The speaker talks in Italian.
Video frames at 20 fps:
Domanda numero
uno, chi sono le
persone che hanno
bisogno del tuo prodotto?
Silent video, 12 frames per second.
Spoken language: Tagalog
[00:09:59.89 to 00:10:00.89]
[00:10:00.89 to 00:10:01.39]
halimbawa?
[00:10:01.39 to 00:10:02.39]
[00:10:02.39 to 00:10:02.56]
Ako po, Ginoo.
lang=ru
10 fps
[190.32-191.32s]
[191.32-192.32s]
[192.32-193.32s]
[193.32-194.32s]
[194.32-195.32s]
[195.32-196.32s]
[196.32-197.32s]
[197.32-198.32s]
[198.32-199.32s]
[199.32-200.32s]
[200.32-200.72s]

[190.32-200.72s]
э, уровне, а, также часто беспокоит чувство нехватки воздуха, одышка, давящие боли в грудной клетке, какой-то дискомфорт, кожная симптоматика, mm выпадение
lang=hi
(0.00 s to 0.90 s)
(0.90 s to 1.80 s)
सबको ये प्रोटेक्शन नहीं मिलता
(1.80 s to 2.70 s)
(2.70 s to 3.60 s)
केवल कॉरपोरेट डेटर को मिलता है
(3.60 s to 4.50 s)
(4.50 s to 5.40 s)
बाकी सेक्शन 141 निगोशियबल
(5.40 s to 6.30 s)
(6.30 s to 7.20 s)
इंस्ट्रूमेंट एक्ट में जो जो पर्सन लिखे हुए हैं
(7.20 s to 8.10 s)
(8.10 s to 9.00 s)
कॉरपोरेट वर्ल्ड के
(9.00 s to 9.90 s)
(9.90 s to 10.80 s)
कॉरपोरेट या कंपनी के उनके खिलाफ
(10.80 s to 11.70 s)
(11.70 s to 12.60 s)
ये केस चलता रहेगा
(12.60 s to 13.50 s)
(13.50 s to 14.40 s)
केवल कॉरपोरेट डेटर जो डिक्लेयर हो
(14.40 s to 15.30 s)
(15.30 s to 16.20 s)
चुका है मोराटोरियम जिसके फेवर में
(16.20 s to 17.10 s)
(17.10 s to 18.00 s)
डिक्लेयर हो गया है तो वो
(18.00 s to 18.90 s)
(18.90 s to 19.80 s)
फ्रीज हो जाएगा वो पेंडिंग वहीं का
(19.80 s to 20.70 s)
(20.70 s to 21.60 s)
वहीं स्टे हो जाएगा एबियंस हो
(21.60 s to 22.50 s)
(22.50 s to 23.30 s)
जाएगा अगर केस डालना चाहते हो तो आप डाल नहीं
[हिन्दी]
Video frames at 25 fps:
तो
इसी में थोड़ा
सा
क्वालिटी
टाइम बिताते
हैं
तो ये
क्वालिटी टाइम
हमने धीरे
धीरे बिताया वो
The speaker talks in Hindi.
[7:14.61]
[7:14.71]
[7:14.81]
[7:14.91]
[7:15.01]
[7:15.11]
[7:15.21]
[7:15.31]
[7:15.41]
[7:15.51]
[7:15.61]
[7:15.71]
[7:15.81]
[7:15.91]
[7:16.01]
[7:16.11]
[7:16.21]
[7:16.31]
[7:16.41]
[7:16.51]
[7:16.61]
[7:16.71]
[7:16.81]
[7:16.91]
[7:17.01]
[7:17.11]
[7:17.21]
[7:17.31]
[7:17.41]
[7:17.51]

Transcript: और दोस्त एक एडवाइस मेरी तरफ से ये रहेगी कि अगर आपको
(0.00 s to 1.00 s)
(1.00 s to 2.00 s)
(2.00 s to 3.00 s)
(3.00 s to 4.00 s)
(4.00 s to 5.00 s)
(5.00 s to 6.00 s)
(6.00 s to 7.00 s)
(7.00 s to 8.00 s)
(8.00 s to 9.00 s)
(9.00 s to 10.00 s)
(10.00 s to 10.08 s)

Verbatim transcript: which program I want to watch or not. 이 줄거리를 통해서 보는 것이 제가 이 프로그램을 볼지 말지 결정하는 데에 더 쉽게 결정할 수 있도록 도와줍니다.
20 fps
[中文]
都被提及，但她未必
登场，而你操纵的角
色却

━━━

Copy the whole listing out exactly, so that every line matches what is above.

**Expected answer:**
The speaker talks in Italian.
Video frames at 20 fps:
Domanda numero
uno, chi sono le
persone che hanno
bisogno del tuo prodotto?
Silent video, 12 frames per second.
Spoken language: Tagalog
[00:09:59.89 to 00:10:00.89]
[00:10:00.89 to 00:10:01.39]
halimbawa?
[00:10:01.39 to 00:10:02.39]
[00:10:02.39 to 00:10:02.56]
Ako po, Ginoo.
lang=ru
10 fps
[190.32-191.32s]
[191.32-192.32s]
[192.32-193.32s]
[193.32-194.32s]
[194.32-195.32s]
[195.32-196.32s]
[196.32-197.32s]
[197.32-198.32s]
[198.32-199.32s]
[199.32-200.32s]
[200.32-200.72s]

[190.32-200.72s]
э, уровне, а, также часто беспокоит чувство нехватки воздуха, одышка, давящие боли в грудной клетке, какой-то дискомфорт, кожная симптоматика, mm выпадение
lang=hi
(0.00 s to 0.90 s)
(0.90 s to 1.80 s)
सबको ये प्रोटेक्शन नहीं मिलता
(1.80 s to 2.70 s)
(2.70 s to 3.60 s)
केवल कॉरपोरेट डेटर को मिलता है
(3.60 s to 4.50 s)
(4.50 s to 5.40 s)
बाकी सेक्शन 141 निगोशियबल
(5.40 s to 6.30 s)
(6.30 s to 7.20 s)
इंस्ट्रूमेंट एक्ट में जो जो पर्सन लिखे हुए हैं
(7.20 s to 8.10 s)
(8.10 s to 9.00 s)
कॉरपोरेट वर्ल्ड के
(9.00 s to 9.90 s)
(9.90 s to 10.80 s)
कॉरपोरेट या कंपनी के उनके खिलाफ
(10.80 s to 11.70 s)
(11.70 s to 12.60 s)
ये केस चलता रहेगा
(12.60 s to 13.50 s)
(13.50 s to 14.40 s)
केवल कॉरपोरेट डेटर जो डिक्लेयर हो
(14.40 s to 15.30 s)
(15.30 s to 16.20 s)
चुका है मोराटोरियम जिसके फेवर में
(16.20 s to 17.10 s)
(17.10 s to 18.00 s)
डिक्लेयर हो गया है तो वो
(18.00 s to 18.90 s)
(18.90 s to 19.80 s)
फ्रीज हो जाएगा वो पेंडिंग वहीं का
(19.80 s to 20.70 s)
(20.70 s to 21.60 s)
वहीं स्टे हो जाएगा एबियंस हो
(21.60 s to 22.50 s)
(22.50 s to 23.30 s)
जाएगा अगर केस डालना चाहते हो तो आप डाल नहीं
[हिन्दी]
Video frames at 25 fps:
तो
इसी में थोड़ा
सा
क्वालिटी
टाइम बिताते
हैं
तो ये
क्वालिटी टाइम
हमने धीरे
धीरे बिताया वो
The speaker talks in Hindi.
[7:14.61]
[7:14.71]
[7:14.81]
[7:14.91]
[7:15.01]
[7:15.11]
[7:15.21]
[7:15.31]
[7:15.41]
[7:15.51]
[7:15.61]
[7:15.71]
[7:15.81]
[7:15.91]
[7:16.01]
[7:16.11]
[7:16.21]
[7:16.31]
[7:16.41]
[7:16.51]
[7:16.61]
[7:16.71]
[7:16.81]
[7:16.91]
[7:17.01]
[7:17.11]
[7:17.21]
[7:17.31]
[7:17.41]
[7:17.51]

Transcript: और दोस्त एक एडवाइस मेरी तरफ से ये रहेगी कि अगर आपको
(0.00 s to 1.00 s)
(1.00 s to 2.00 s)
(2.00 s to 3.00 s)
(3.00 s to 4.00 s)
(4.00 s to 5.00 s)
(5.00 s to 6.00 s)
(6.00 s to 7.00 s)
(7.00 s to 8.00 s)
(8.00 s to 9.00 s)
(9.00 s to 10.00 s)
(10.00 s to 10.08 s)

Verbatim transcript: which program I want to watch or not. 이 줄거리를 통해서 보는 것이 제가 이 프로그램을 볼지 말지 결정하는 데에 더 쉽게 결정할 수 있도록 도와줍니다.
20 fps
[中文]
都被提及，但她未必
登场，而你操纵的角
色却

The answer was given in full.